Wine Suggestions For Your Thanksgiving Feast

Kitchens across America will be heating up next week, perfect timing with the temperatures slowly dropping outside. And with a satiating feast and desserts, nothing completes the meal better than a nice glass of wine.

We recently stopped by Stew Leonard’s Wine Shop in Carle Place for a little chat with store manager, Mark Slattery, about some holiday wine suggestions and here’s what we found out:

With hors d’oeuvres

Try a medium-bodied, crisp, white wine like Chardonnay, a popular choice that is easily found at any local wine store, for pairing with your appetizers. Chardonnay is classic, with notes of fresh fruits and surprisingly, and makes a fantastic pairing with appetizer foods like crab or salmon and cheeses.

We learned from Slattery that New York makes some of the top-rated Chardonnay in the country.

“The Chardonnay grape can grow just about anywhere; it’s versatile,” said Slattery. He explained that the Chardonnay grape grows very well on Long Island and throughout New York cause the climate and growing conditions are so similar to the grape’s home region in Burgundy, France.

Chardonnay_grapes_close_up
Chardonnay grapes grow well on Long Island because the conditions are identical to the growing region in France.

Slattery’s Chardonnay suggestions include:

Osprey Dominion (North Fork, Long Island), three labels range from $13-$20. Osprey Dominion’s Regina Maris Chardonnay shouts out fresh flavors like apple, melon and a hint of pineapple, framed by a light butter and vanilla, sells for $13.

Lenz Winery (North Fork, Long Island), two labels range from $15-$30. Lenz Winery’s 2012 White Label Chardonnay is dry and crisp with a slight nutty finish, this no-oak “east coast” style Chardonnay is lively with vibrant tropical, citrus and pineapple flavors, sells for $15.

Red Tail Ridge (Finger Lakes, NY), two labels range from $13-$16. Red Tail Ridge’s Sans Oak Chardonnay is crafted without the use of oak and offers tart yellow apples on the nose with fresh-squeezed lemon juice, Anjou pears and a hint of stoniness and granite.
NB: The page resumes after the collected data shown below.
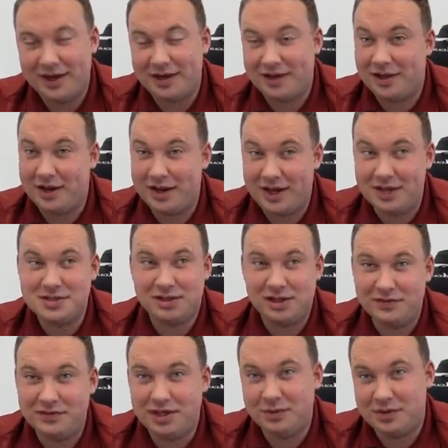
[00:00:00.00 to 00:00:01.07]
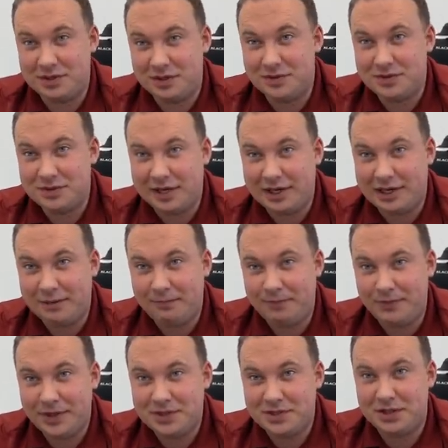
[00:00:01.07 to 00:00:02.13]
And a lot of heads are lifting with tunes right
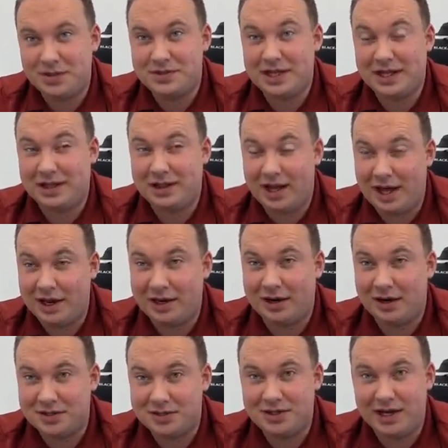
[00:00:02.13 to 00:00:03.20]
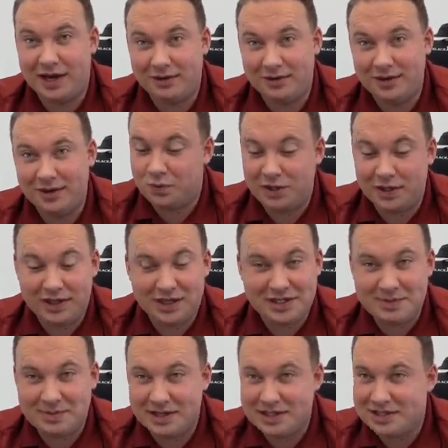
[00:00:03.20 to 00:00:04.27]
now. So you mm see a lot of cars down. Really
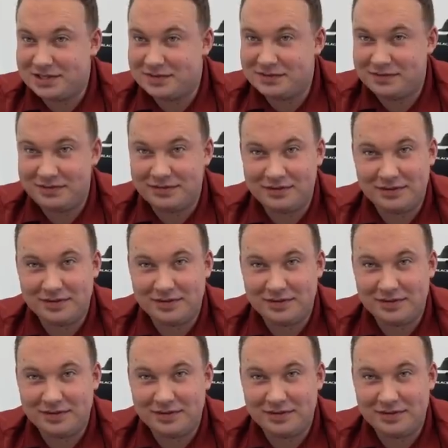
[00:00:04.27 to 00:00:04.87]
expensive.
The palate highlights more of the minerality with orange blossoms, tangerines and balanced texture. The wine ends with a zippy acid finish extending crunchy apple notes, sells for $13.

Don’t like Chardonnay? Try Baiting Hollow Farm Vineyard’s 2011 Riesling with the fresh aromas and tastes of melon, peach, honey, jasmine and apricots with just a tease of grapefruit, sells for $27. Or try Paumanok Vineyard’s 2014 Chenin Blanc, a fresh, crisp blend of grapefruit and pineapple, with more subtle notes of melon, apple and guava. Paumanok’s is the only Chenin Blanc grown in New York, sells for $28.

For the main course

For the main holiday meal, serve Zinfandel, a deep, aromatic red wine with flavors like berries and spice. Zinfandel is a perfect choice for pairing with roasted turkey, but you will have to purchase a wine that is not produced locally.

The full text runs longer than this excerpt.